==== Given data ====

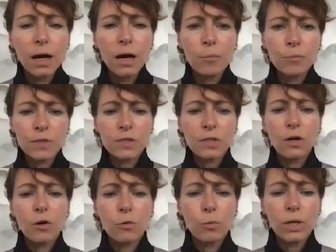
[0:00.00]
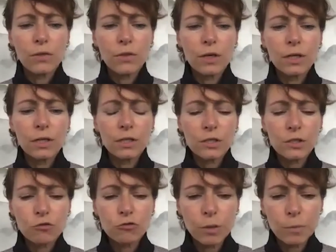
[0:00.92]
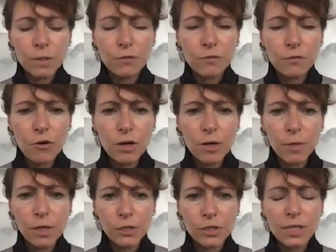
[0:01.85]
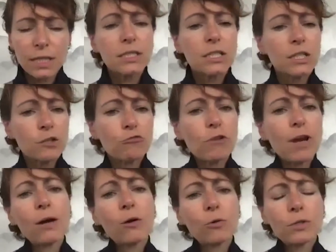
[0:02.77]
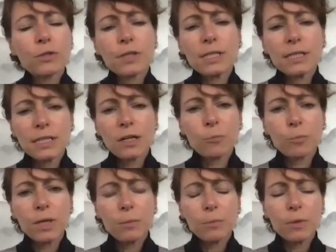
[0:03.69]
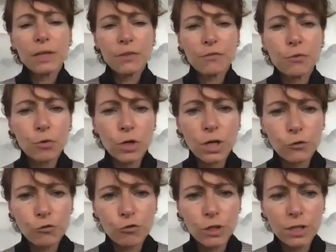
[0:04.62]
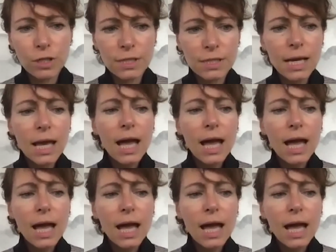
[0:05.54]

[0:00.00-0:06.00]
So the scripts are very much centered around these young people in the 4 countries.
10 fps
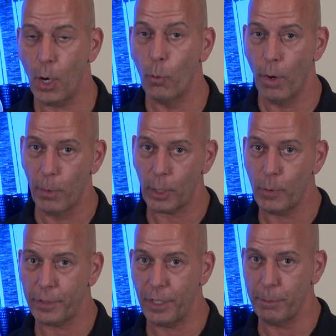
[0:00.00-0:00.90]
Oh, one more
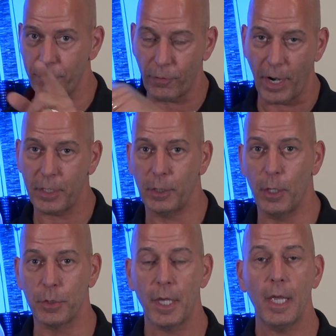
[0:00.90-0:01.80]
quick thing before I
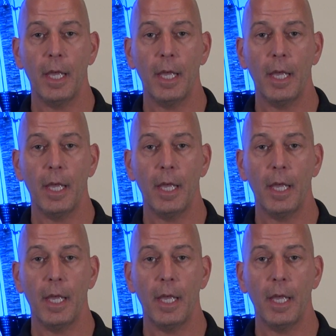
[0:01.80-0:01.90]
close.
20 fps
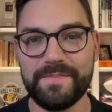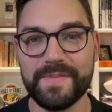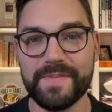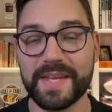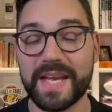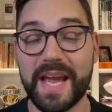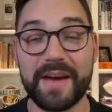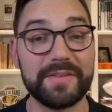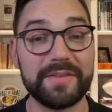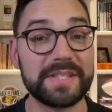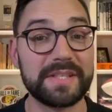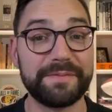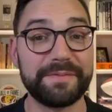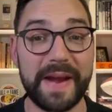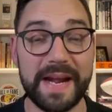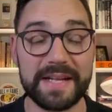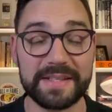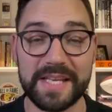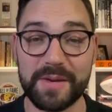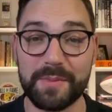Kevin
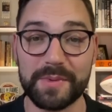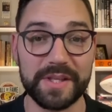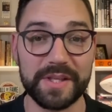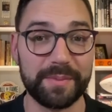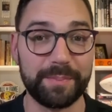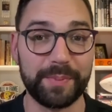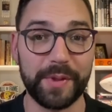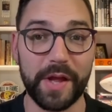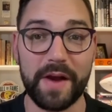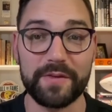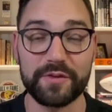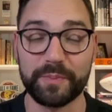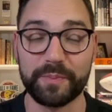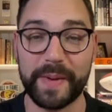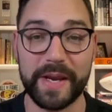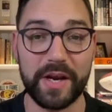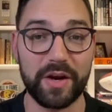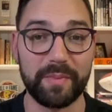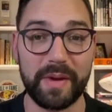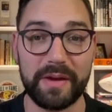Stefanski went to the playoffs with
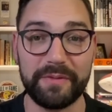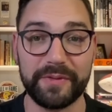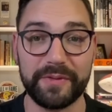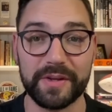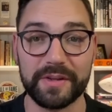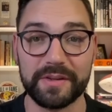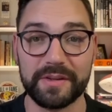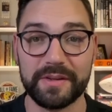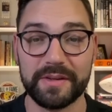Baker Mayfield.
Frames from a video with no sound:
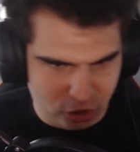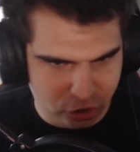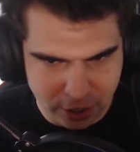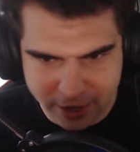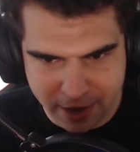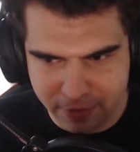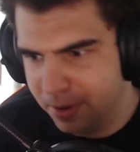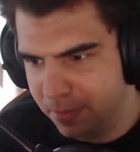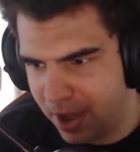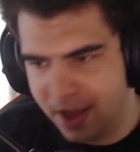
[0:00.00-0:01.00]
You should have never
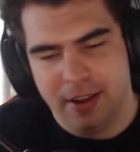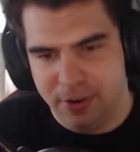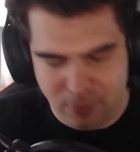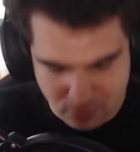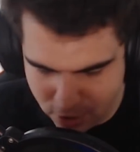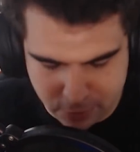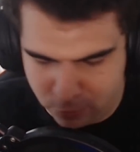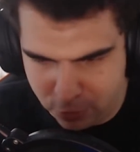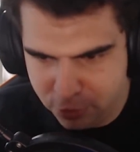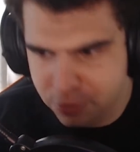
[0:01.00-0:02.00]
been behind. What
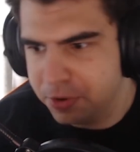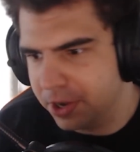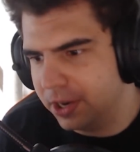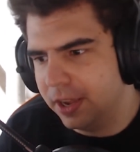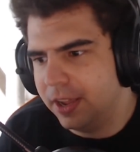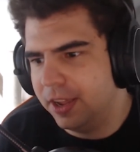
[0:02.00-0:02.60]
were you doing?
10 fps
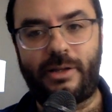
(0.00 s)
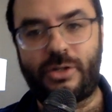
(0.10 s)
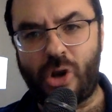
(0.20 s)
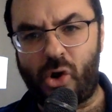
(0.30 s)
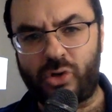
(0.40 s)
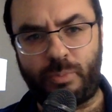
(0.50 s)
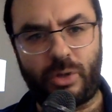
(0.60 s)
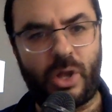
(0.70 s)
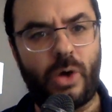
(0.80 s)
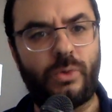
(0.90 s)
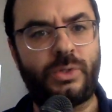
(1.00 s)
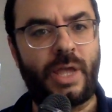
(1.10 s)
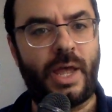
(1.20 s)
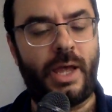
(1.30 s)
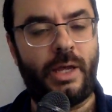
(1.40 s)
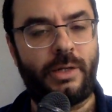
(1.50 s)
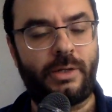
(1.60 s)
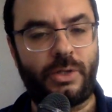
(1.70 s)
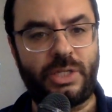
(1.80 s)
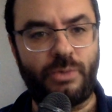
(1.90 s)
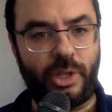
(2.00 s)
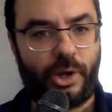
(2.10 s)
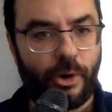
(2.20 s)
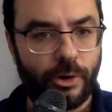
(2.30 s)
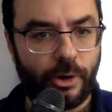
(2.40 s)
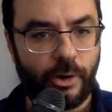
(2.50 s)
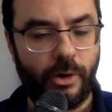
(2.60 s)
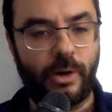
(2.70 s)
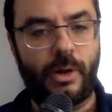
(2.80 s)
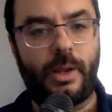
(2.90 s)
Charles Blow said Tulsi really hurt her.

====

**Task objective:** Return an exact transcription of the material, with its pictures left out.

**Your response:**
[0:00.00]
[0:00.92]
[0:01.85]
[0:02.77]
[0:03.69]
[0:04.62]
[0:05.54]

[0:00.00-0:06.00]
So the scripts are very much centered around these young people in the 4 countries.
10 fps
[0:00.00-0:00.90]
Oh, one more
[0:00.90-0:01.80]
quick thing before I
[0:01.80-0:01.90]
close.
20 fps
Kevin
Stefanski went to the playoffs with
Baker Mayfield.
Frames from a video with no sound:
[0:00.00-0:01.00]
You should have never
[0:01.00-0:02.00]
been behind. What
[0:02.00-0:02.60]
were you doing?
10 fps
(0.00 s)
(0.10 s)
(0.20 s)
(0.30 s)
(0.40 s)
(0.50 s)
(0.60 s)
(0.70 s)
(0.80 s)
(0.90 s)
(1.00 s)
(1.10 s)
(1.20 s)
(1.30 s)
(1.40 s)
(1.50 s)
(1.60 s)
(1.70 s)
(1.80 s)
(1.90 s)
(2.00 s)
(2.10 s)
(2.20 s)
(2.30 s)
(2.40 s)
(2.50 s)
(2.60 s)
(2.70 s)
(2.80 s)
(2.90 s)
Charles Blow said Tulsi really hurt her.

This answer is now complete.